|Oak Beauty (Biston strataria)|
A warm day with a much cooler night - but overcast. Last year at this time there were so many disappointing mornings with no evidence of moths but this year (not counting the visitors to the kitchen window) the first proper trap produced this beauty. The pectinated antennae, the broad, grainy stripes of creamy charcoal next to the brown zig-zags - the first Oak Beauty to arrive in Coxwold. This moth is not uncommon regionally, but was not listed as a possible 'flying tonight' candidate, so it was a double surprise. The other image (above) shows both male and female above a yarrow plant (Achilla millefolia)

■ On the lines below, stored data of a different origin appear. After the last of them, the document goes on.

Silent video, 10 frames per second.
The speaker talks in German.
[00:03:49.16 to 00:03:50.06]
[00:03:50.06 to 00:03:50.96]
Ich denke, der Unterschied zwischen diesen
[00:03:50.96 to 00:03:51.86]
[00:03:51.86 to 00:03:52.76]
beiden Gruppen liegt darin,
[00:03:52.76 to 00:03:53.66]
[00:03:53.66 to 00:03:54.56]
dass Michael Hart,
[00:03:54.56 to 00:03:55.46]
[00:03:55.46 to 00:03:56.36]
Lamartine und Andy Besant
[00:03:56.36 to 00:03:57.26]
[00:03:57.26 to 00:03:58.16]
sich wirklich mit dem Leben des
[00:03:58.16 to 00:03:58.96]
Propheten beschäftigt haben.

Pieris japonica seemed an appropriate backdrop for the Shandy Hall moth - not because it is a food plant (Oak Beauty caterpillars eat oak, hazel, aspen and other broadleaved trees and shrubs) but to link it to a season. The Latin name : Biston was a son of Mars and ancestor of the Bistones, a Thracian tribe which worshipped Bacchus; strataria from stratum, something spread as a quilt. The trap contained a dozen or so of Small Quakers, Hebrew Characters and Clouded Drabs, with half-a-dozen Twin-spotted Quakers and this Early Grey (Xylocampa areola) with its diagnostic clover-leaf pattern - not a new species but a clear image so worth including. The Oak Beauty is species number 328.